There were a couple of exceptions, though. Barkha Dutt called the repeal of the farm laws “stunning” on her Mojo story. She, however, insisted that the Prime Minister had “apologised” while making the announcement and that it was not the time “to blame anybody”. “This is clearly an election strategy,” she said, adding, “More than stunning his critics, he has stunned his supporters today.” On her show, veteran journalist Tavleen Singh stated, “The Bhakts of Modi are not on the same page as the Prime Minister.”

Away from the din was Ravish Kumar on NDTV India. His half- hour programme that evening discussed everything that had to be said.

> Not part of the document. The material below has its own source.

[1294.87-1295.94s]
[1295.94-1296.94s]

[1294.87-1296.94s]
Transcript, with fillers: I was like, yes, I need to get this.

While other channels happily recounted “Modi’s tapasya” (penance), and his qualities of love, affection and kindness, Ravish burst holes in the narrative by pointing out that if the Prime Minister had been a paragon of good qualities, why had he not met the farmers even once or condoled the deaths all these months or why had he not driven down to the Delhi border to assuage the hurt feelings of the protesting farmers. Pointing out the politics behind the decision, he said, “Tell all those who want one nation-one poll about this. If it were not for Uttar Pradesh and Punjab elections, the laws probably won’t have been revoked.”

Also read: ‘A victory for democracy’

He also pointed out how throughout the year, the ruling party’s Ministers, MPs and MLAs had hurled allegations against the farmers and had even dubbed them Khalistanis. “Even then in his address to the nation, Modi did not express regret at any deaths or apologise to the farmers for the hardships caused by the government’s decision to bring in the farm laws but confined himself to expressing his inability to explain or convince the farmers of the positive aspects of the laws,” Ravish said, asking his reporters to speak to the family members of the farmers who had laid down their lives for the cause.

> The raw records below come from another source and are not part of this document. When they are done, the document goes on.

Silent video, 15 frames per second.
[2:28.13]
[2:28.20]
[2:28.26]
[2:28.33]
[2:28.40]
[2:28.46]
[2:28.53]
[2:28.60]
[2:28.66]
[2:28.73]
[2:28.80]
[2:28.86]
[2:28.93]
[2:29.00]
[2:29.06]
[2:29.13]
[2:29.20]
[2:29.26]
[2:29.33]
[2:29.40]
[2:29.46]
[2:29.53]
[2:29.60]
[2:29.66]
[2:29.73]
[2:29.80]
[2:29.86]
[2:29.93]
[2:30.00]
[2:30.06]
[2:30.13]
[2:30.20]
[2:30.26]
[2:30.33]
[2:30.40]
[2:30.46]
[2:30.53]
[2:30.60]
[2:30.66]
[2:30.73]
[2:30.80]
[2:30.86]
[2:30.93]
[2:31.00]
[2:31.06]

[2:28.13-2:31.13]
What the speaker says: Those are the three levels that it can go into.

He was the only one to give credit to the women of Shaheen Bagh for showing farmers the way. “They sat on a peaceful protest and showed the nation that it was possible to fight for rights within the Constitution of India,” he said.

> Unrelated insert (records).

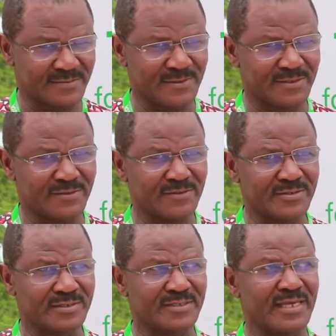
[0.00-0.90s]

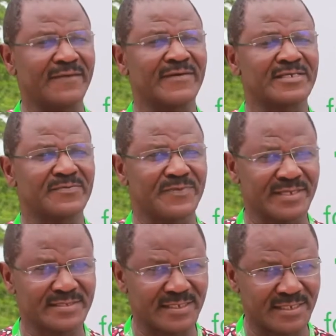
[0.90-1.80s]
because they have
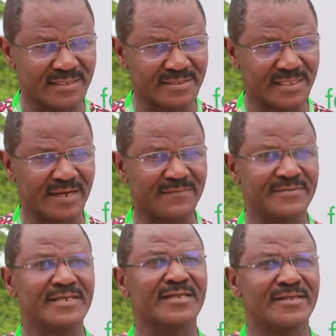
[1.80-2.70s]
expressed this. They have
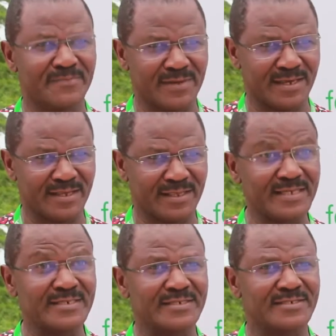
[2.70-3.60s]
sent me a
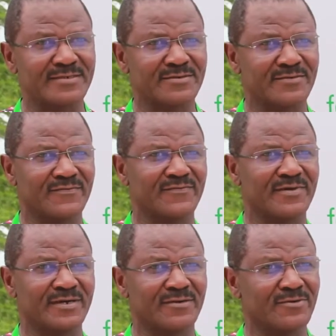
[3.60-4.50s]
list of
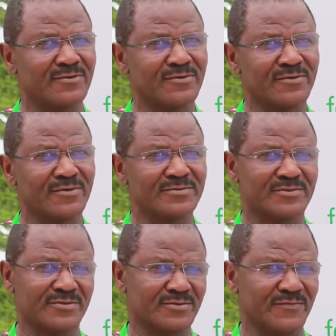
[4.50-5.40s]
all
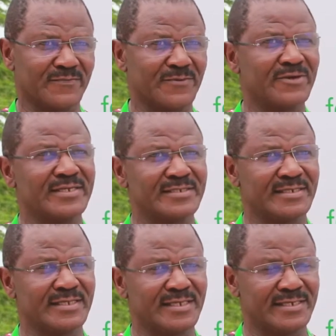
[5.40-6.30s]
sorts of
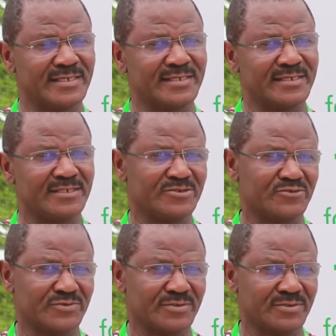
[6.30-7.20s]
policy-related
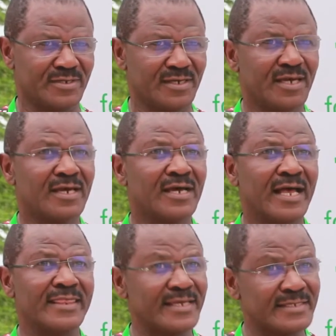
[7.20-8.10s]
issues.
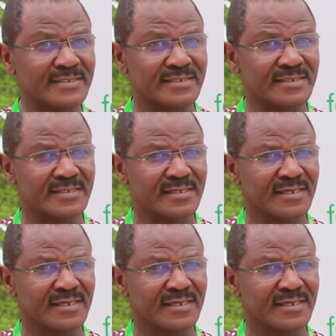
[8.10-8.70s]
And these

Ravish and Burkha Dutt were the voices of sanity in the cacophony of praises for the Prime Minister’s decision to repeal the laws. The media seemed more eager than the ruling party’s MPs to further the government narrative and paint the opposition in in a bad light. Arnab said it loud and clear, others in muted or distracted voices. At the end of Guru Parb, the electronic media, barring honourable exceptions, lived up to its reputation of being a cheerleader for Modi.